:: Exercise requirements ::
Without any alteration, retype the records that appear below.
START Records for the task
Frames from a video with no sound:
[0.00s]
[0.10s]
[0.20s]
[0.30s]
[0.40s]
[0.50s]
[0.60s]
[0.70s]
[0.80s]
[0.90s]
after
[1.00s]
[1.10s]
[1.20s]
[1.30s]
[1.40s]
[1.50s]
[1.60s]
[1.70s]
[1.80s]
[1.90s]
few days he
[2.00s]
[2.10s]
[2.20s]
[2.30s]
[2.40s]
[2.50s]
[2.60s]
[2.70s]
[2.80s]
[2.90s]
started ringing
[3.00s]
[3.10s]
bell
END Records for the task
:: Exercise answer ::
Frames from a video with no sound:
[0.00s]
[0.10s]
[0.20s]
[0.30s]
[0.40s]
[0.50s]
[0.60s]
[0.70s]
[0.80s]
[0.90s]
after
[1.00s]
[1.10s]
[1.20s]
[1.30s]
[1.40s]
[1.50s]
[1.60s]
[1.70s]
[1.80s]
[1.90s]
few days he
[2.00s]
[2.10s]
[2.20s]
[2.30s]
[2.40s]
[2.50s]
[2.60s]
[2.70s]
[2.80s]
[2.90s]
started ringing
[3.00s]
[3.10s]
bell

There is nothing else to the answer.